(Beginning of Data for review)

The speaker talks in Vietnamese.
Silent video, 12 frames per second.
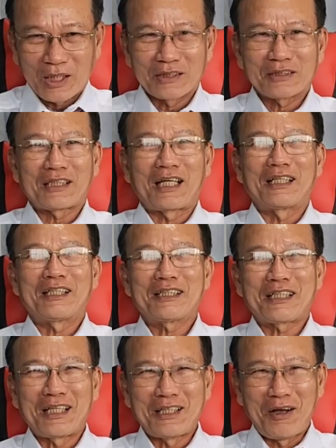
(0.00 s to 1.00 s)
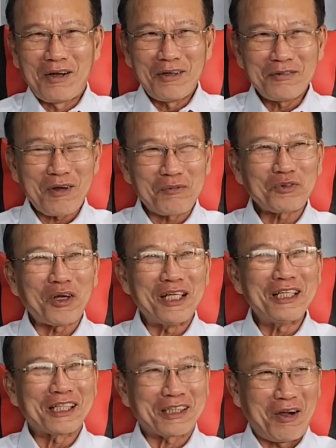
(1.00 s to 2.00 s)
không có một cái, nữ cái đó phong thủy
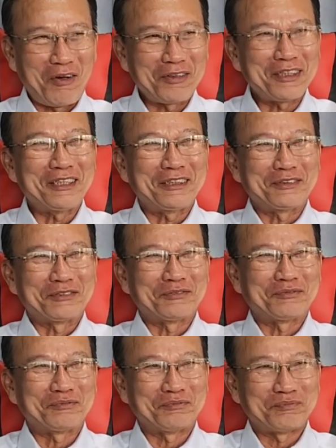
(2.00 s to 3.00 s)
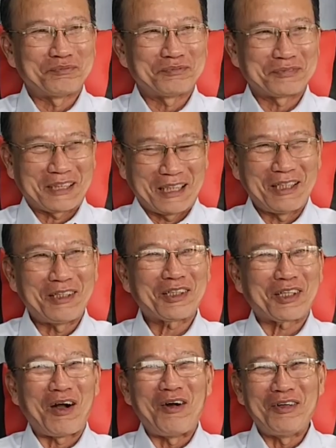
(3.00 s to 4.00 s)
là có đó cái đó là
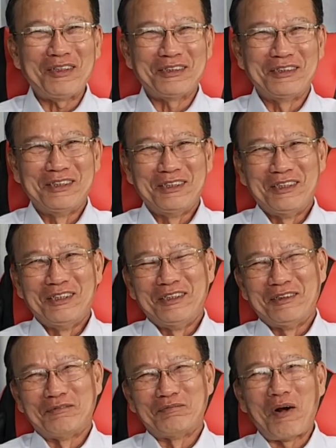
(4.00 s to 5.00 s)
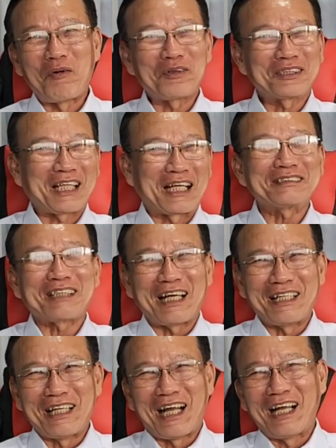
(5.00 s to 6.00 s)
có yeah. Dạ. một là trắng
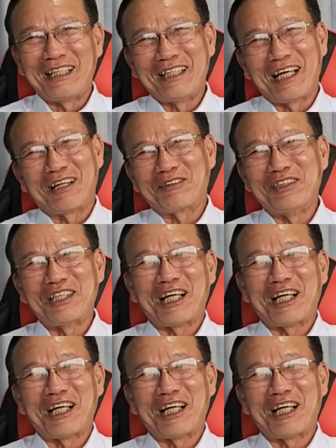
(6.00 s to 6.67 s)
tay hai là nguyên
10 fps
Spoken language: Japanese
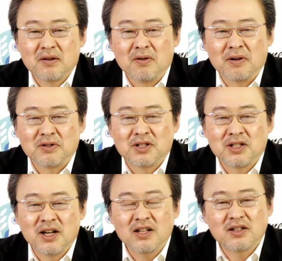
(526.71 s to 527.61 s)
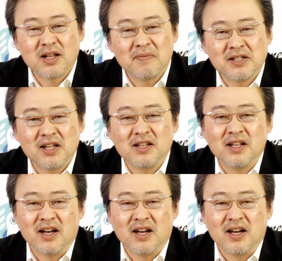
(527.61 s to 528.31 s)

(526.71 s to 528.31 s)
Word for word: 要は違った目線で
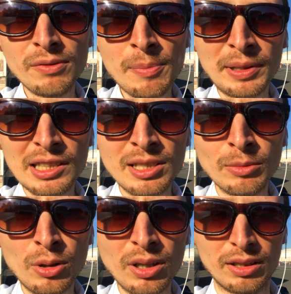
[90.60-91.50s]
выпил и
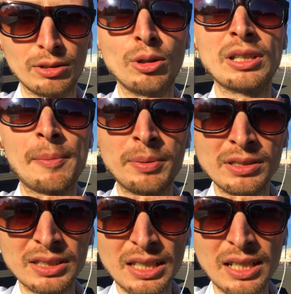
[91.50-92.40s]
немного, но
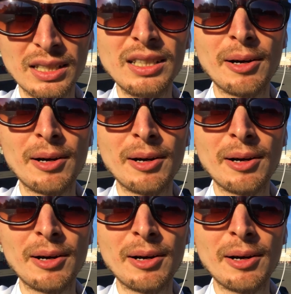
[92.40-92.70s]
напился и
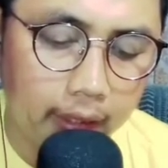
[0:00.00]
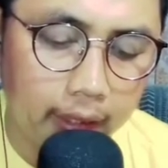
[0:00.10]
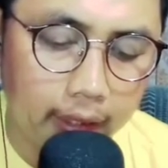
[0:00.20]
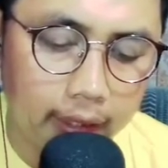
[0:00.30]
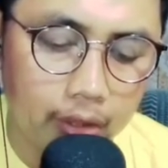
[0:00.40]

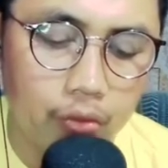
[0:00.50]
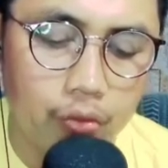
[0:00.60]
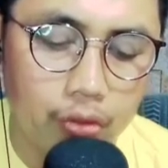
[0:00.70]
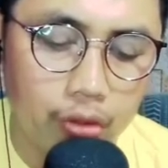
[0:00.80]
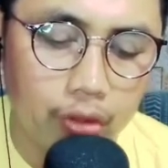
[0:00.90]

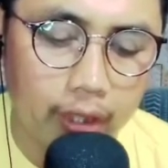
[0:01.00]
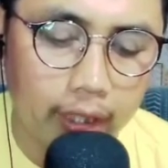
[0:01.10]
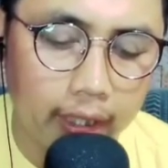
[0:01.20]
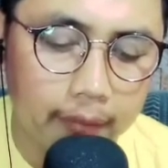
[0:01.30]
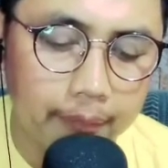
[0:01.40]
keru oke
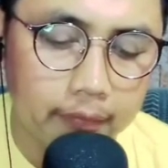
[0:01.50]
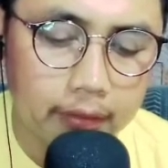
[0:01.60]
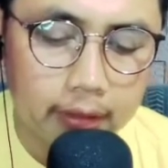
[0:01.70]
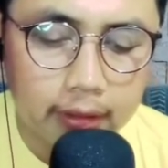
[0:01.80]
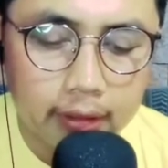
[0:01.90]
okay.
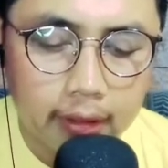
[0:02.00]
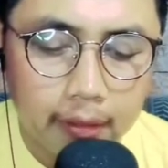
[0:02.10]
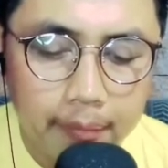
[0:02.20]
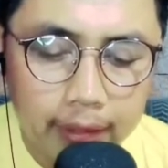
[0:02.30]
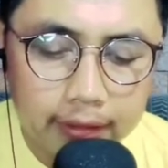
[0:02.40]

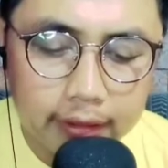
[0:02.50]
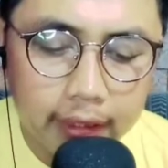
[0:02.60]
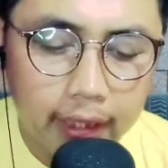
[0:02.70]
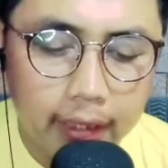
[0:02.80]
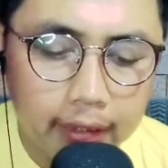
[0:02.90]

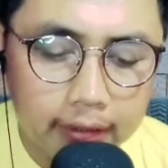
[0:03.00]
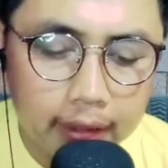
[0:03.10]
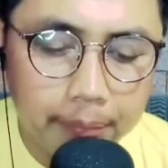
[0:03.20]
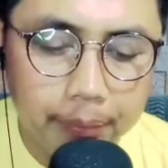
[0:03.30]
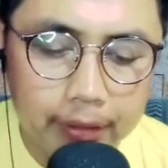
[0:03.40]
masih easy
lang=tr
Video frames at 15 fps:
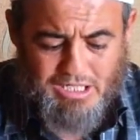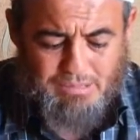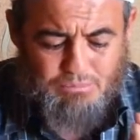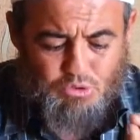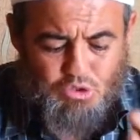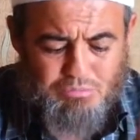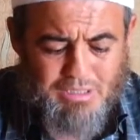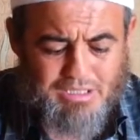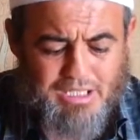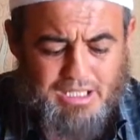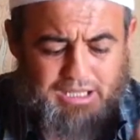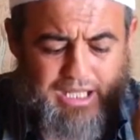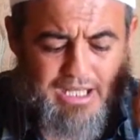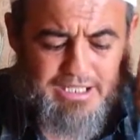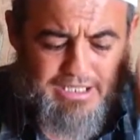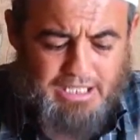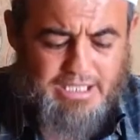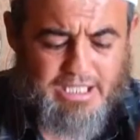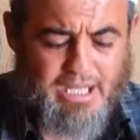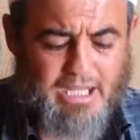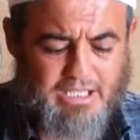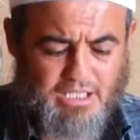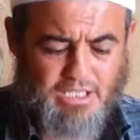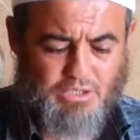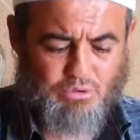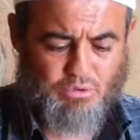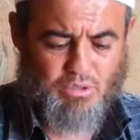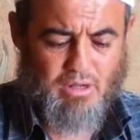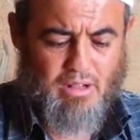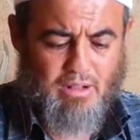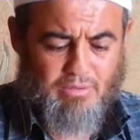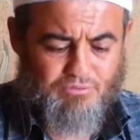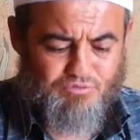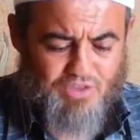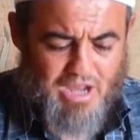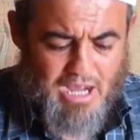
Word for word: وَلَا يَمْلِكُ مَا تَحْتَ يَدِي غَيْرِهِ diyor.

(End of Data for review)

§ **Task instructions**
In the records above, tally the lines where the word "frames" appears, and give the number and nothing else.

§ **Response box**
2